Abstract

Is logical consistency required for a set of beliefs or propositions to be categorically coherent? An affirmative answer is often assumed by mainstream epistemologists, and yet it is unclear why. Cases like the lottery and the preface call into question the assumption that beliefs must be consistent in order to be epistemically rational. And thus it is natural to wonder why all inconsistent sets of propositions are incoherent. On the other hand, Easwaran and Fitelson have shown that particular kinds of inconsistency entail the epistemically ‘irrationality’ of holding certain sets of beliefs. In cases of the latter kind of inconsistency, it seems more reasonable to insist that such sets of beliefs or propositions are categorically incoherent. What the precise relationship is between coherence and consistency depends on the nature of the coherence relation. We shall examine recent attempts to explicate the coherence relation in terms of probabilistic measures of confirmation or agreement to see what they can teach us about the relationship between coherence and consistency.
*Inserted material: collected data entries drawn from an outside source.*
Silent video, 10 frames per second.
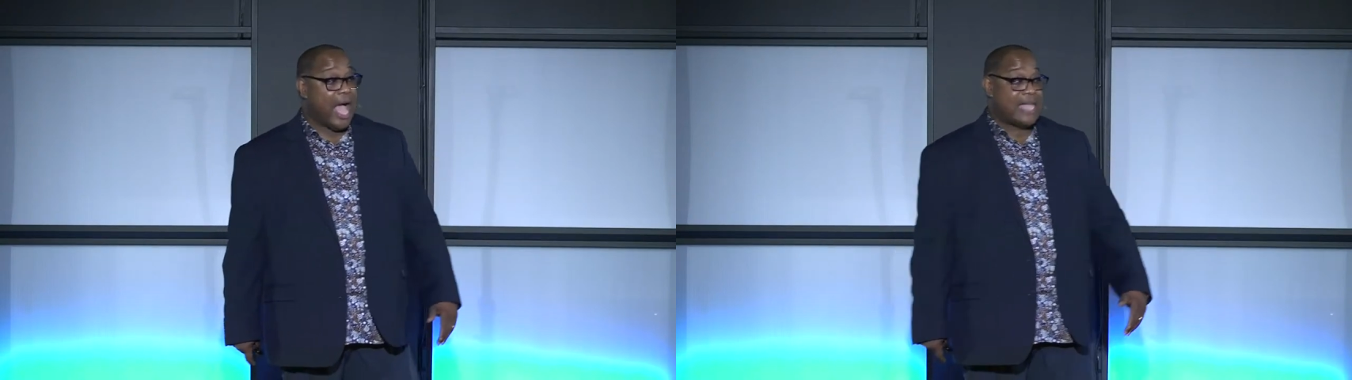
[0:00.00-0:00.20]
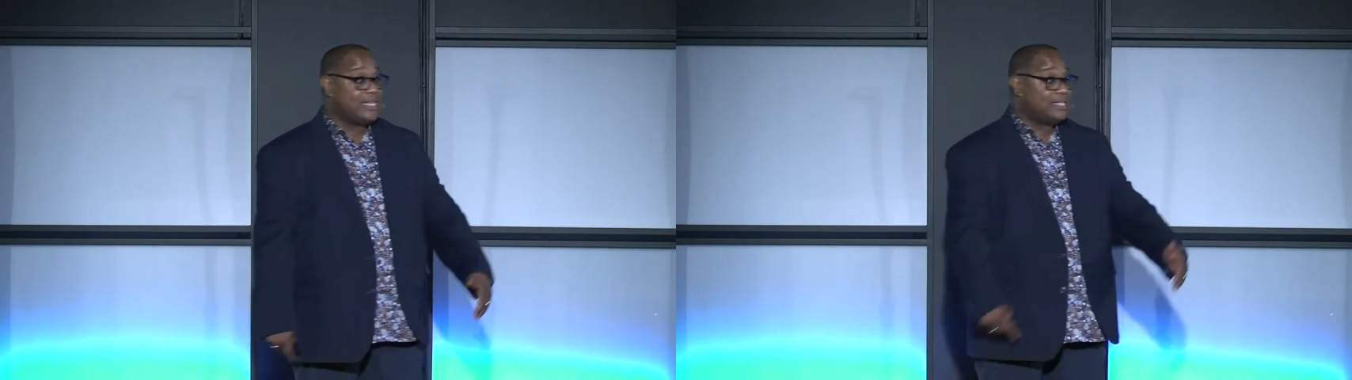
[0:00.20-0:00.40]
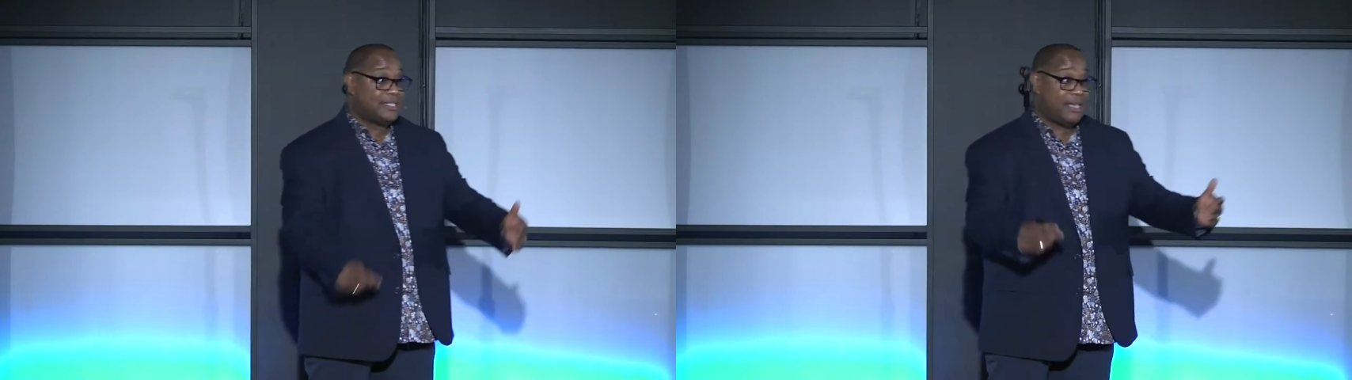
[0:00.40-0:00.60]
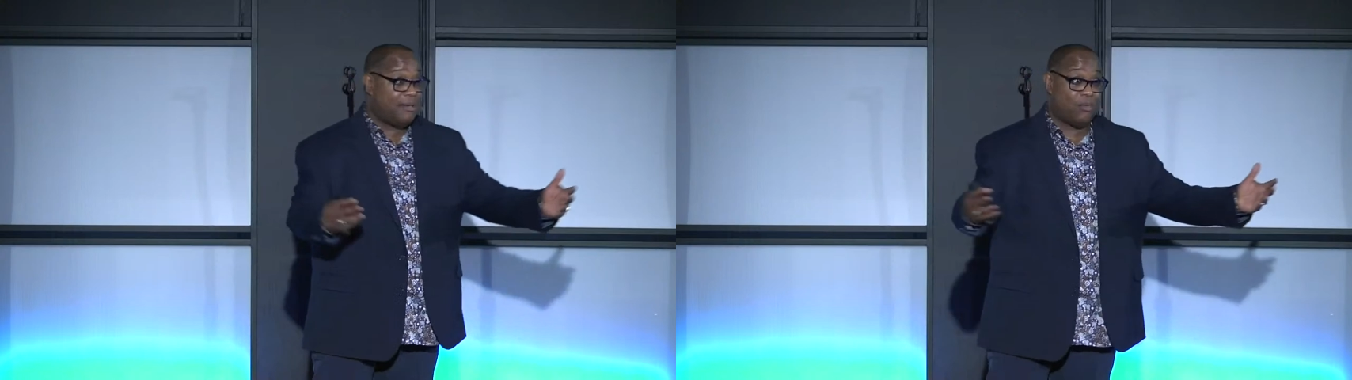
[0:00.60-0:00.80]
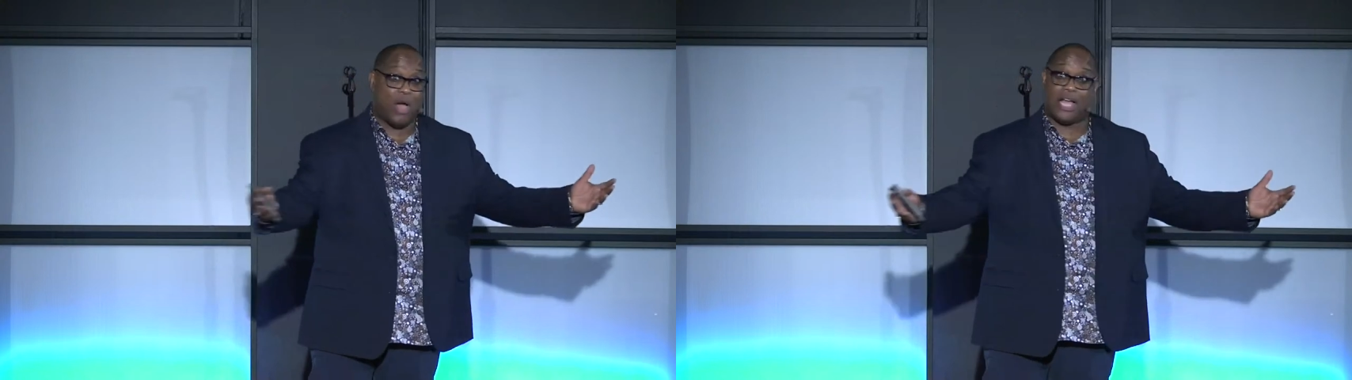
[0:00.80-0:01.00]
I can
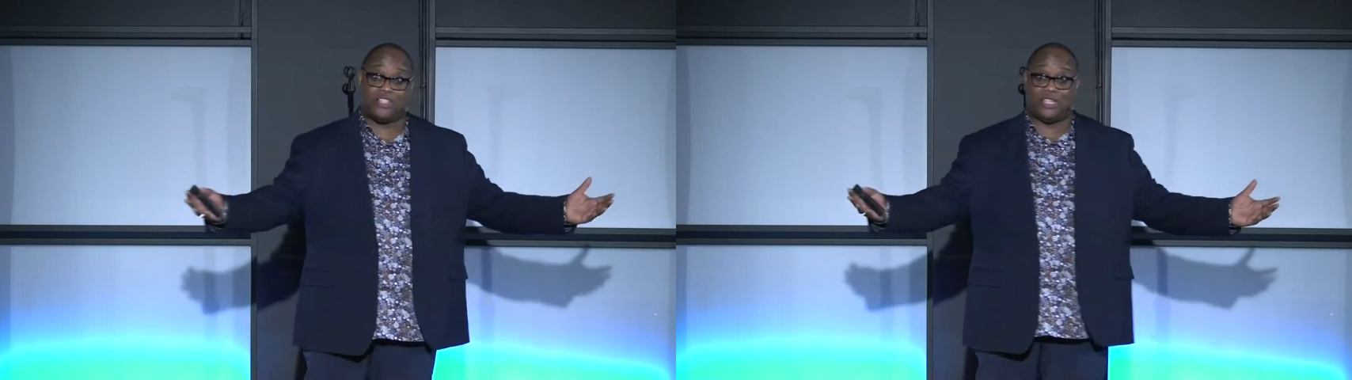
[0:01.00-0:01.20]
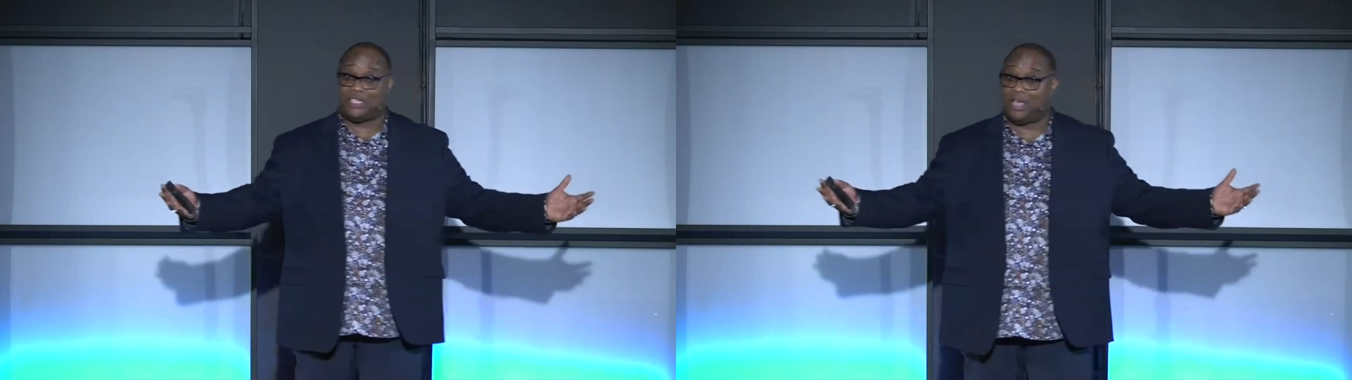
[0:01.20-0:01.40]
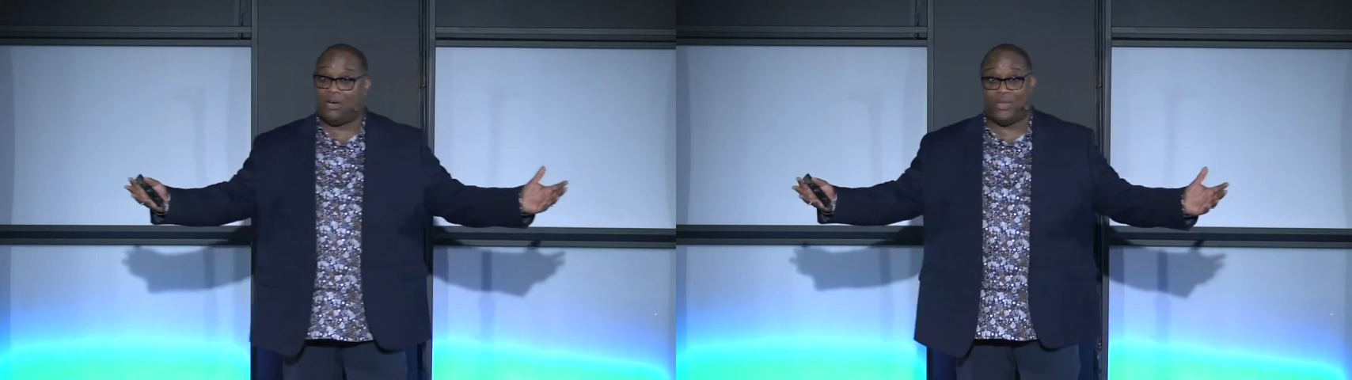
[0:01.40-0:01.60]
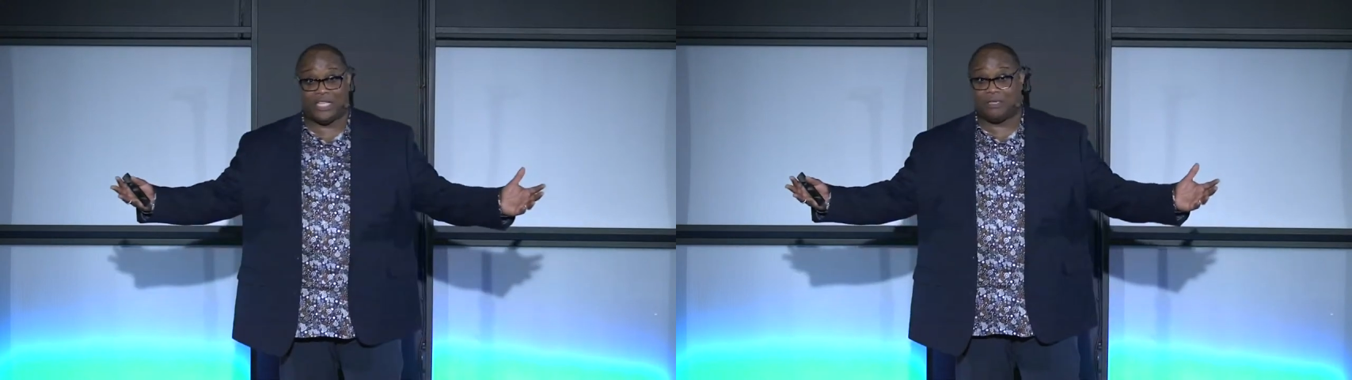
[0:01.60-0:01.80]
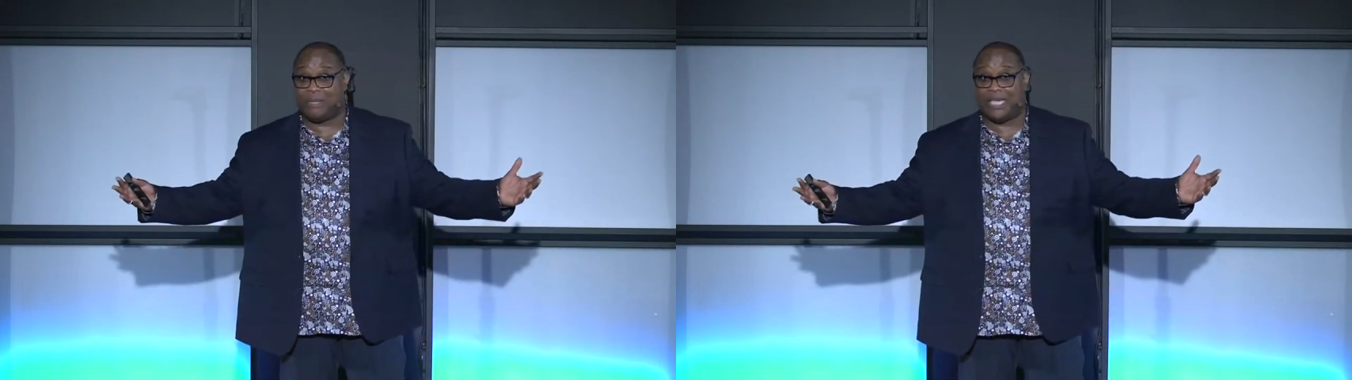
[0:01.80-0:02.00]
sit and watch and say, oh,
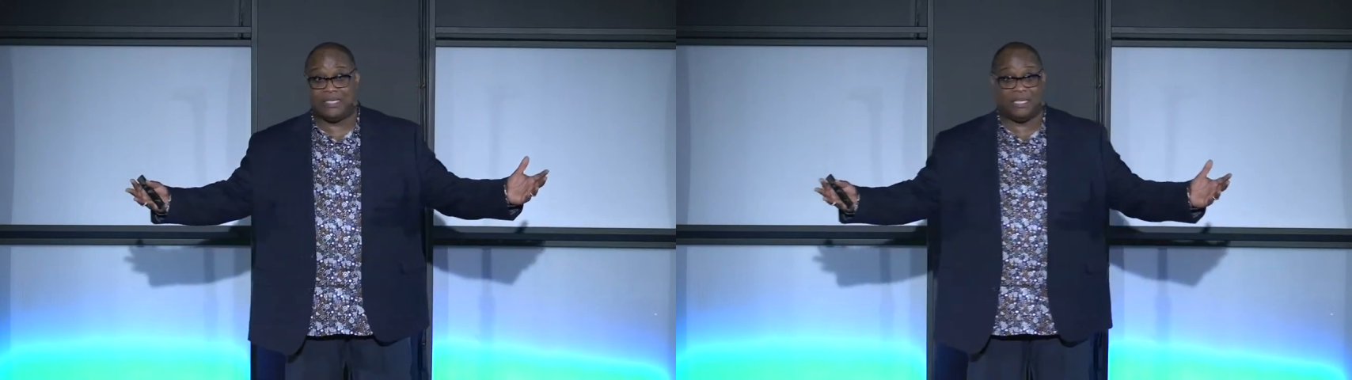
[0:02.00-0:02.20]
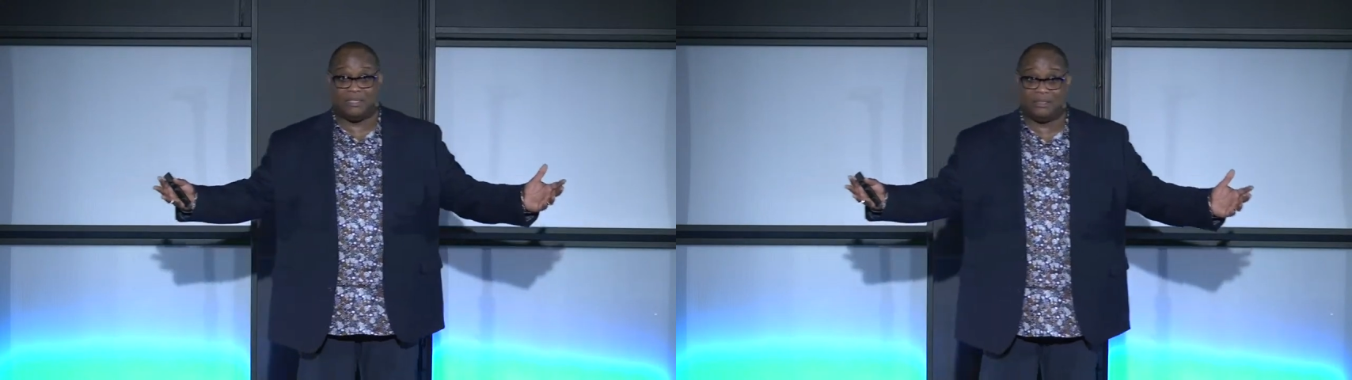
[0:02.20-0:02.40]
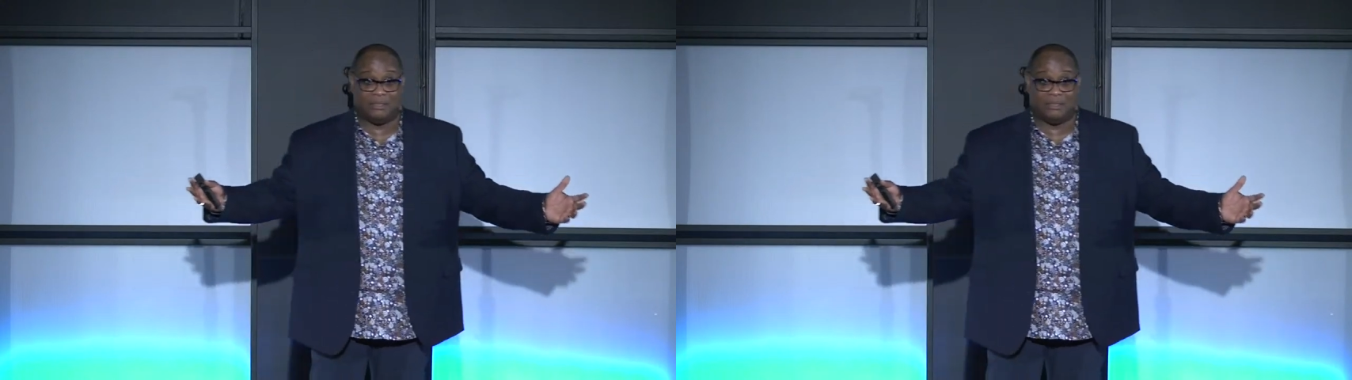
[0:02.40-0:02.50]
that's amazing.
We shall show that some probabilistic measures of coherence allow for inconsistent sets to be categorically coherent, while satisfying plausible epistemic rationality constraints. Other probabilistic measures of coherence impose very strong logical consistency requirements, and some measures are tolerant of most forms of inconsistency. As we try to understand what distinguishes coherence measures in this respect, we will also draw some important lessons about Bayesian confirmation measures and differences in the way that they treat contradictory propositions.